Ben tekstil sektöründeki firmalara tedarik sağlayan bir firmada kalite bölümünde çalıştığım için müşterilerle çok sık temas kuruyorum. O yüzden en azından İstanbul'daki tekstil firmaları için maalesef bu asgari ücret dolandırıcılıkları durumun hala bir "genel uygulama" olduğunu söyleyebilirim. Kurumsallarda tabi durum çok daha iyi ama pek fena sayılmayacak ve bahsettiğin gibi %90'dan yüksek bir oranda ihracat yapan bir firmanın CFO'sundan "Yav dolar artıyo işte ne güzel, işçiye de aynı artışı yapacaksak ne anladım ki ben bu işten, biz nasıl para kazanacağız?" cümlesini bizzat kendim duydum.

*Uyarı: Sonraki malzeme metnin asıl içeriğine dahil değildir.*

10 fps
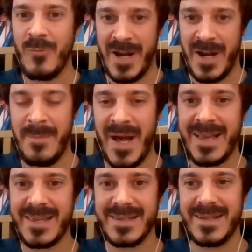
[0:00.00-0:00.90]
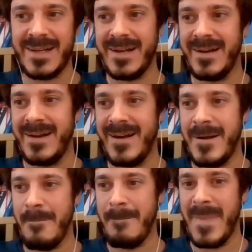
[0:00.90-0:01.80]
I'm back.
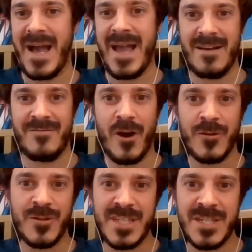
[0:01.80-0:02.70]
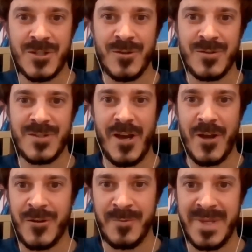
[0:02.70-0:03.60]
I have other teachers
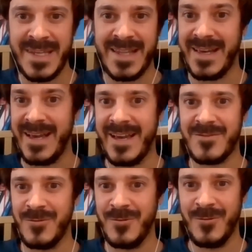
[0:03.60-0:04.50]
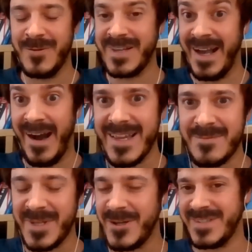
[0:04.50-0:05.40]
under me that I have to guide
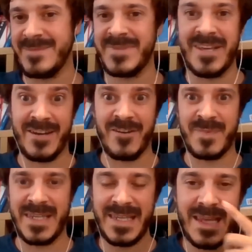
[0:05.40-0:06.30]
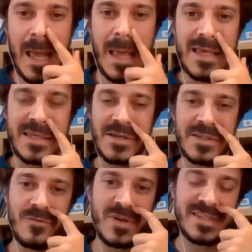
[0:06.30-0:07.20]
because I'm the head of PE. So
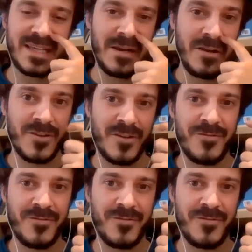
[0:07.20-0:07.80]
there was like a lot of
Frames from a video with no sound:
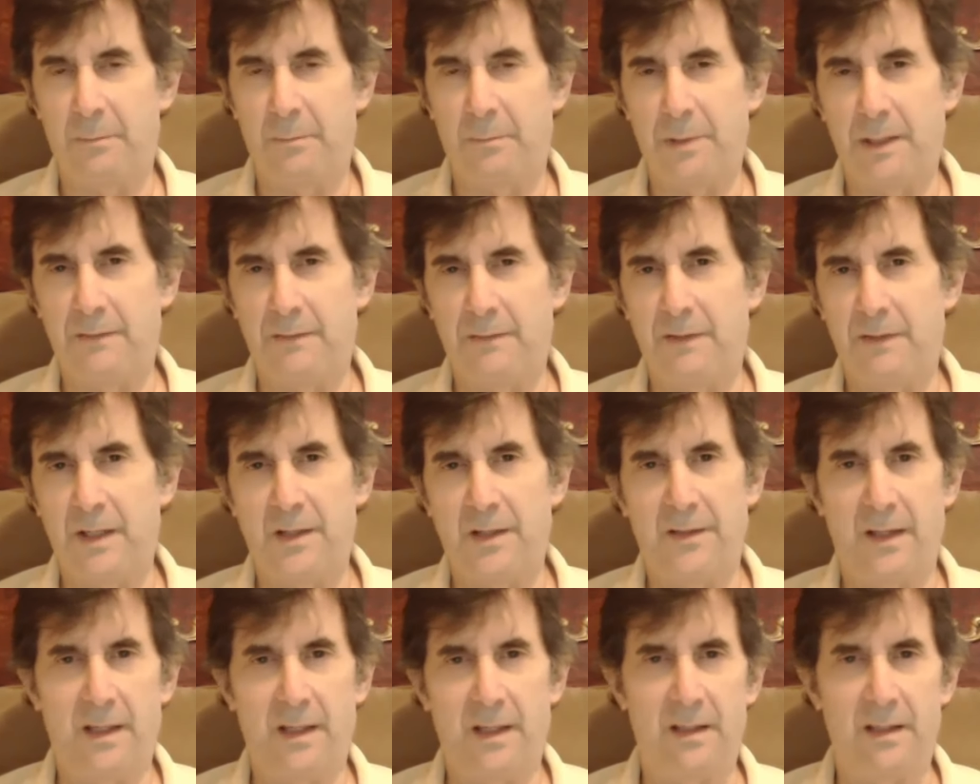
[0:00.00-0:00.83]
believe
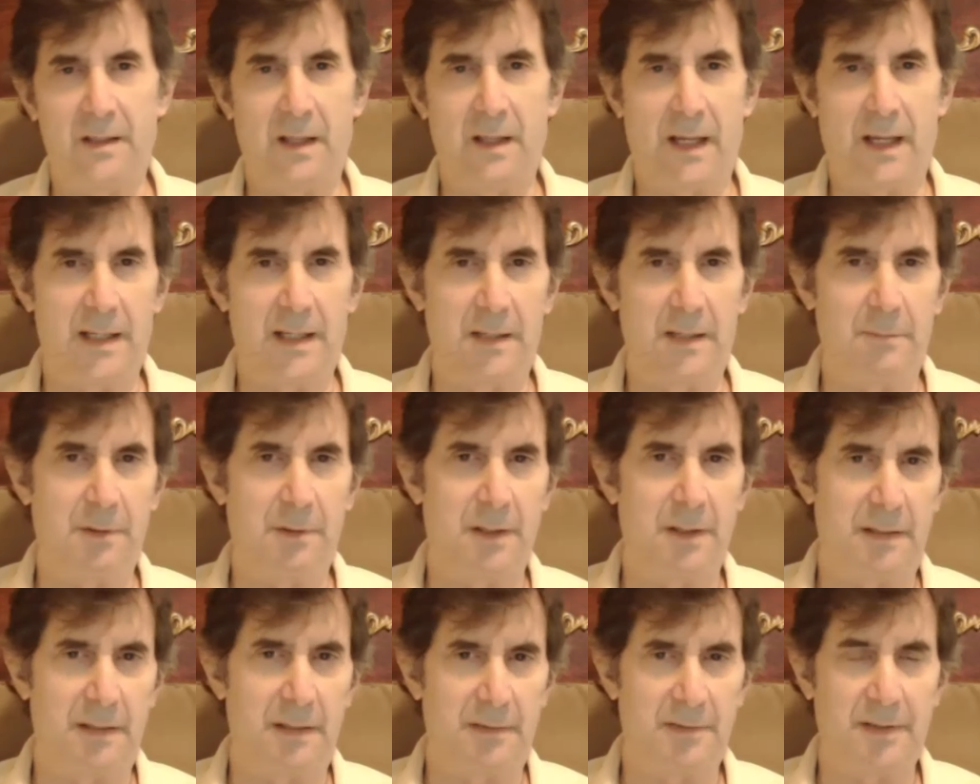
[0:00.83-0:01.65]
anything that he
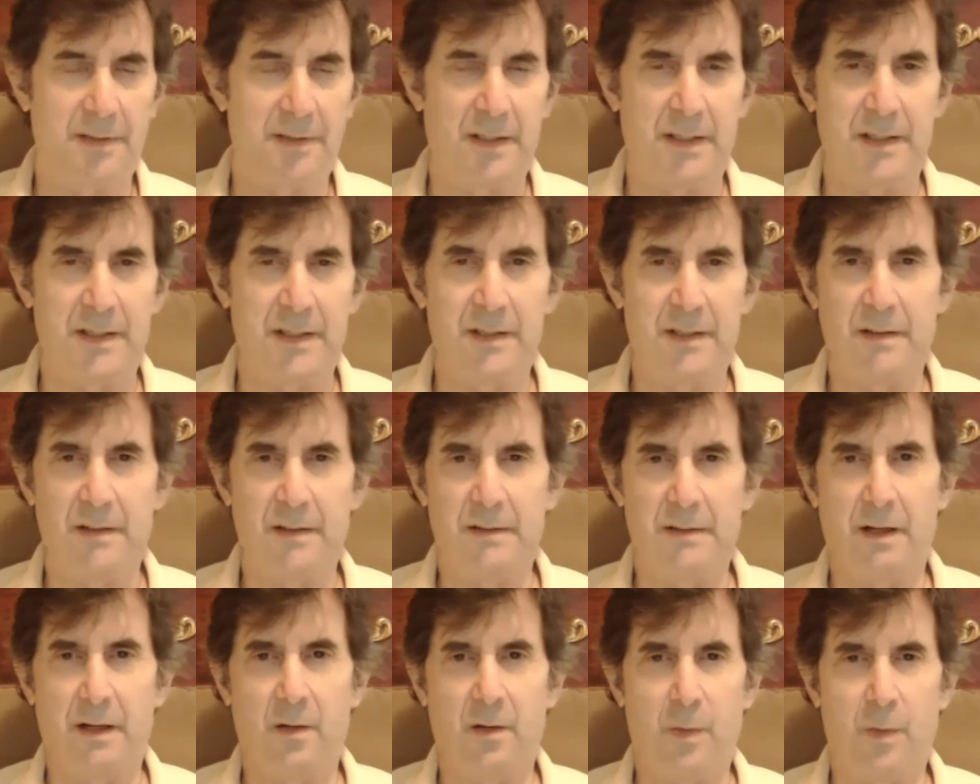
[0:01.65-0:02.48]
believes in,
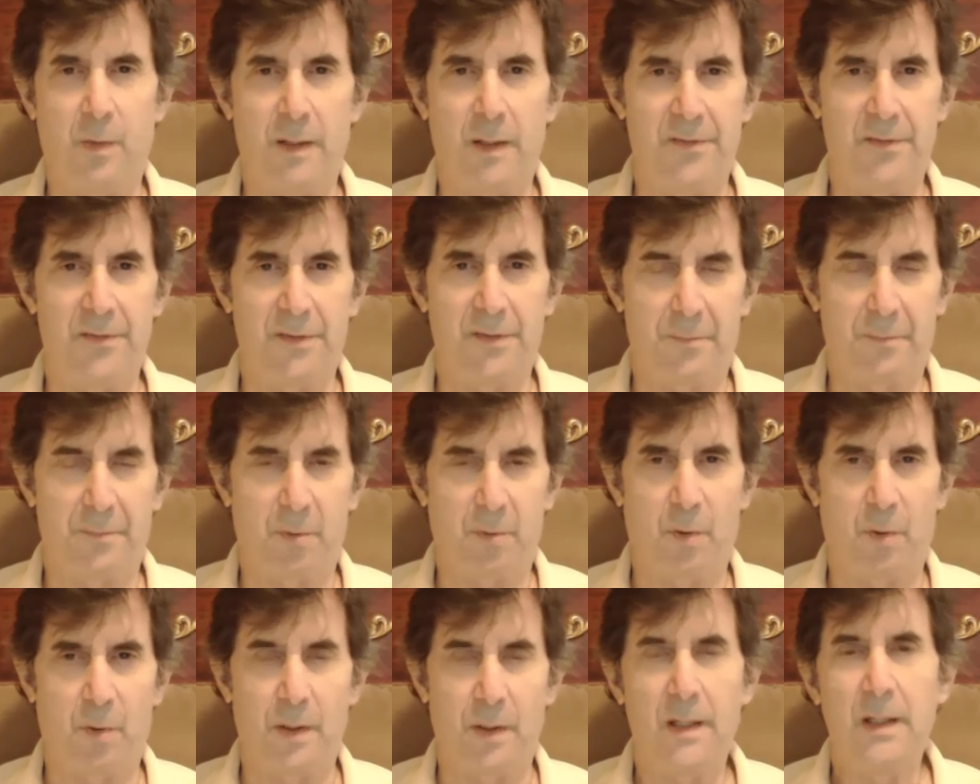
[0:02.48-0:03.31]
I don't want to
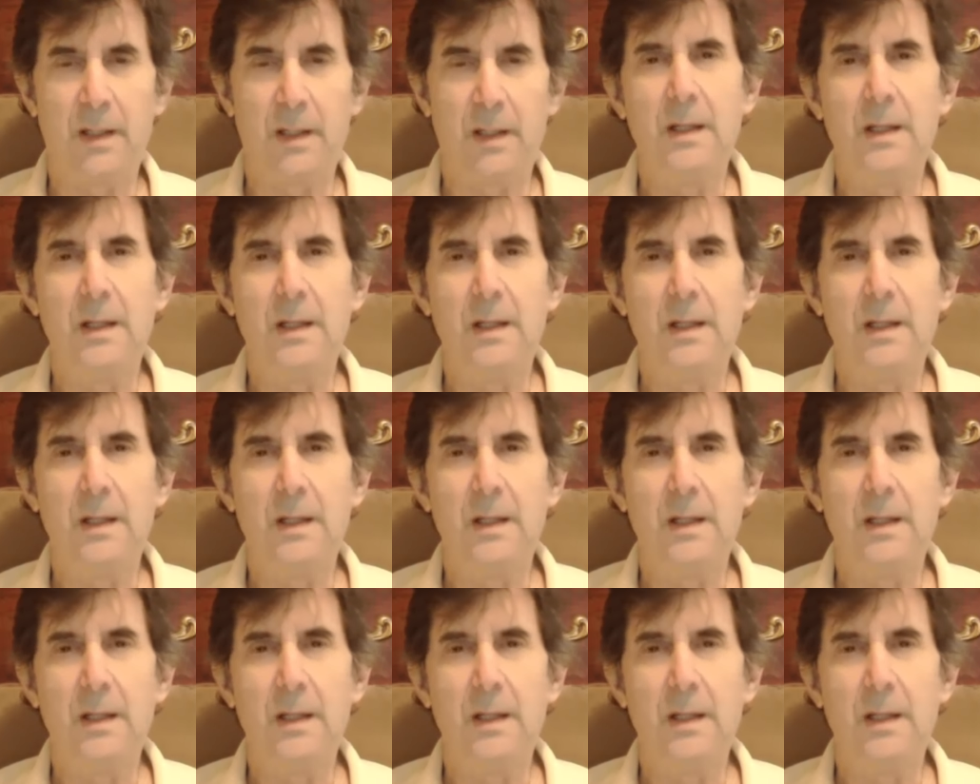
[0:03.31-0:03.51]
support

Maalesef, maalesef diyorum kriz ortamını fırsat ortamı olarak görmekle şark kurnazlığı arasında ince bir çizgi var ve sermayeyi elinde tutanların çok büyük çoğunluğu şark kurnazlığı tarafında kalmayı ve anlayamadığım şekilde bununla övünmeyi tercih ediyor.
Bir de şöyle bir furya başladı şimdi yeni yeni, vardiyalarda çalışan personel eskiden de ara ara geçici süreler için sürekli akşam veya gece vardiyasında çalışma talebi olurdu kişisel sebeplerini öne sürerek ama bu aralar bu taleple gelen personel sayısı çok arttı. Ya gerçekten tesadüfi bir durum yaşıyorum şu an ya da muhtemelen insanlar sigortalı çalıştıkları işte 1 vardiya, kaçak köçek başka işlerde de ayrı 1 vardiya çalışmanın yollarını arıyor..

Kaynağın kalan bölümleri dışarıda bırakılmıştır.